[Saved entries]
━━━━━━━━

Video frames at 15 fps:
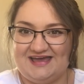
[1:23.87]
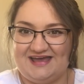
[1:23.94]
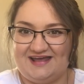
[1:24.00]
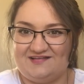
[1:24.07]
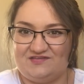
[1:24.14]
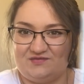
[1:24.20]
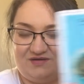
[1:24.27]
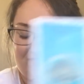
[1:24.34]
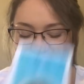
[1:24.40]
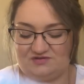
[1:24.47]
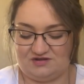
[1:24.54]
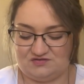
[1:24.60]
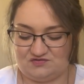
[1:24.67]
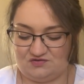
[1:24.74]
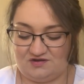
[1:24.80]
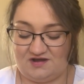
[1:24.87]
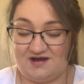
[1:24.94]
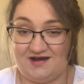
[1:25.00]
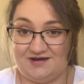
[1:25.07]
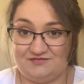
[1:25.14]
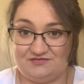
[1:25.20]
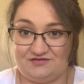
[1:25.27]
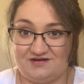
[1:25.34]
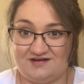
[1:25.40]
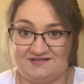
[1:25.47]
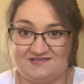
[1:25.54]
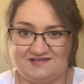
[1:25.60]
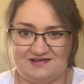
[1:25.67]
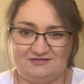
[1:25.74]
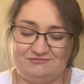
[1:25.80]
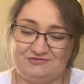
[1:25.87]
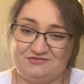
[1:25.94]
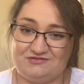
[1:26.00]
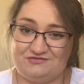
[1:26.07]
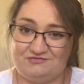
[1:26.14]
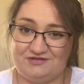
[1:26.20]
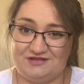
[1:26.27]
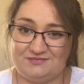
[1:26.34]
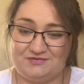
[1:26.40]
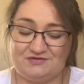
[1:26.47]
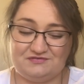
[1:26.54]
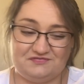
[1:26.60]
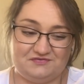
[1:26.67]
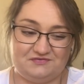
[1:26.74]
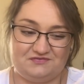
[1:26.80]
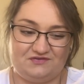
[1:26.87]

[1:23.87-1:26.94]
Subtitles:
and so I thought I'd draw a card for us, and it was just really beautiful.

━━━━━━━━

Every entry is to be reproduced word for word, and no image is carried over.

* [Solution]
Video frames at 15 fps:
[1:23.87]
[1:23.94]
[1:24.00]
[1:24.07]
[1:24.14]
[1:24.20]
[1:24.27]
[1:24.34]
[1:24.40]
[1:24.47]
[1:24.54]
[1:24.60]
[1:24.67]
[1:24.74]
[1:24.80]
[1:24.87]
[1:24.94]
[1:25.00]
[1:25.07]
[1:25.14]
[1:25.20]
[1:25.27]
[1:25.34]
[1:25.40]
[1:25.47]
[1:25.54]
[1:25.60]
[1:25.67]
[1:25.74]
[1:25.80]
[1:25.87]
[1:25.94]
[1:26.00]
[1:26.07]
[1:26.14]
[1:26.20]
[1:26.27]
[1:26.34]
[1:26.40]
[1:26.47]
[1:26.54]
[1:26.60]
[1:26.67]
[1:26.74]
[1:26.80]
[1:26.87]

[1:23.87-1:26.94]
Subtitles:
and so I thought I'd draw a card for us, and it was just really beautiful.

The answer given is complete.